Here we show that cell surface area depends on actomyosin contractility and is regulated by physical properties of the supporting matrix. Moreover, we find that chondroitin sulfate proteoglycans (CSPG), molecules associated with non-permissive growth properties within the central nervous system (CNS), block cell surface spreading.

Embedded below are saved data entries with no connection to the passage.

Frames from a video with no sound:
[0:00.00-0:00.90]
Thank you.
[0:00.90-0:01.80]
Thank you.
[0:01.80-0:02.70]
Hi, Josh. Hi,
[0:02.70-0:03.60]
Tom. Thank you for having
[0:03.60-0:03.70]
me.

Most importantly, the inhibitory effects of CSPG on plasma membrane extension were completely prevented by treatment with inhibitors of actomyosin contractility and by RNAi mediated knockdown of myosin II. In addition, we found that reductions of plasma membrane area were accompanied by changes in the rate of fluid-phase endocytosis.

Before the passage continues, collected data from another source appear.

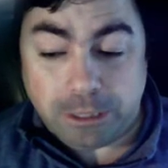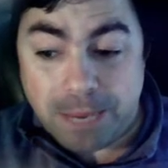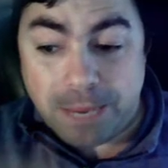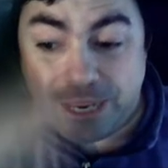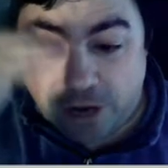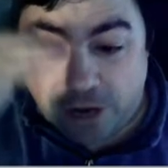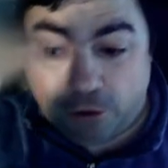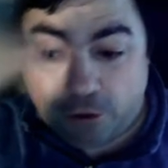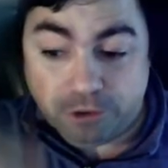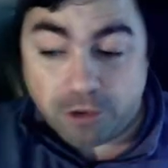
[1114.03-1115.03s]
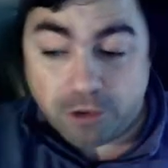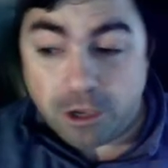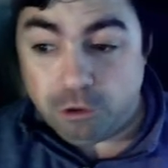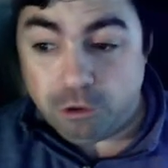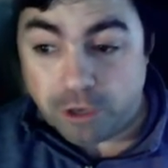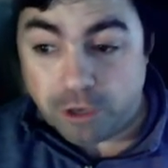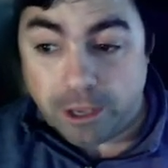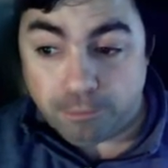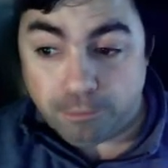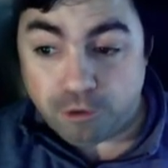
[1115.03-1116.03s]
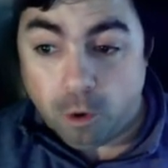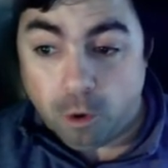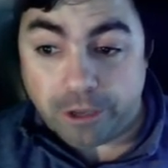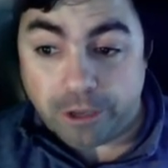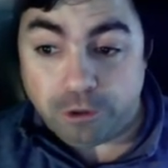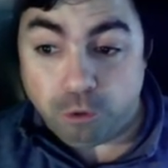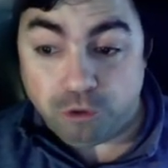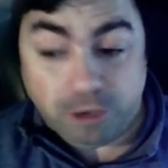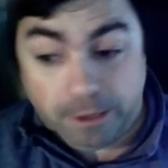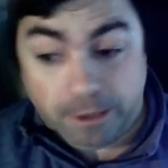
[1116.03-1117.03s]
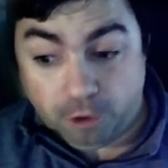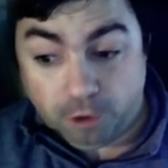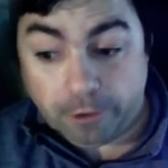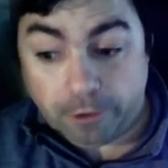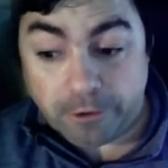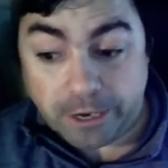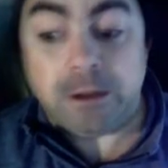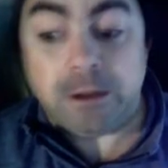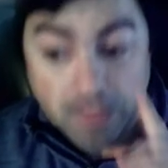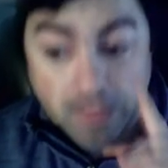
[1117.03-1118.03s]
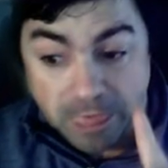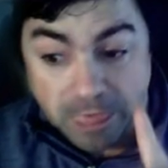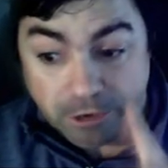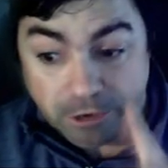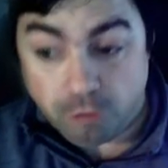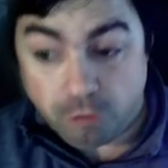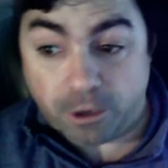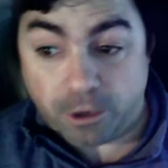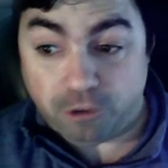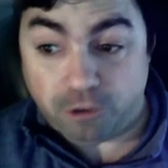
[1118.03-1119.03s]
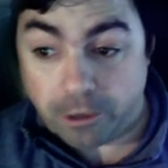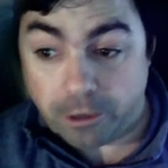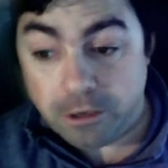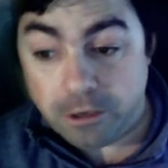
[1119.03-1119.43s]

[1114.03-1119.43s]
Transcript: The biggest increase usually comes on a Tuesday. If it comes on another day, that is super concerning.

In summary, our results establish a novel connection between endocytosis, cell surface extension and actomyosin contractility. These findings open up new possibilities of how to promote the morphological differentiation of oligodendrocytes in a non-permissive growth environment.
See related minireview by Bauer and ffrench-Constant: http://www.jbiol.com/content/8/8/78
During their life cycle many cells undergo dramatic changes in their cell morphology including rapid alterations in shape and surface area. One way by which cells change their surface area is to alter membrane traffic between surface and interior. For example, loss of integrin-mediated adhesion during tumor cell growth triggers the rapid caveolin-mediated endocytosis that leads to cell rounding [1–3]. Another example is the cell surface area change that occurs during mitosis. At the onset of mitosis the mother cell starts to round up, and subsequently recovers when entering into anaphase. These changes of plasma membrane area are regulated by changes in endosomal membrane traffic .
A striking example of cell-shape change is the morphological differentiation of oligodendrocytes during the development of the central nervous system. First, small and bipolar oligodendrocyte precursor cells (OPCs) migrate into the brain, where they differentiate into oligodendrocytes and expand their plasma membrane many folds in order to wrap it several times around an axon [5, 6]. In this phase of myelination, each oligodendrocyte produces up to ~50 × 103 μm2 of myelin surface membrane per day .
Since the generation of myelin occurs at the appropriate time during neuronal development, it is assumed that neuron-glia communication coordinates this process. However, in cell culture oligodendrocytes differentiate and extend large myelin membrane sheets in the absence of neurons  indicating that the default action of oligodendrocytes is to differentiate. It is likely that in vivo many different positive and negative signals from other cells and the extracellular environment are integrated to control proper and timely myelination. Previous studies highlight the importance of extracellular matrix/integrin interactions for the regulation of myelin-membrane sheet extension . Other studies have shown that the inactivation of the small Rho-GTPase, Rho A, is required for the morphological differentiation of oligodendrocytes . In addition, changes in membrane trafficking accompany the growth of oligodendroglial cell surface area [11–14].
In this study, we tested how the extracellular environment controls cell shape and membrane traffic in oligodendroglial cells.
The following primary antibodies were used: actin (mouse monoclonal IgG, Sigma, St. Louis, MO), O1 (mouse monoclonal IgM), MBP (mouse monoclonal IgG; Sternberger Inc., Lutherville, MD), nonmuscle myosin II heavy chain A and B (polyconal Covance, Berkely, CA) and betaIII-Tubulin (mouse monoclonal IgG, Sigma, St. Louis, MO). Secondary antibodies were purchased from Dianova (Hamburg, Germany).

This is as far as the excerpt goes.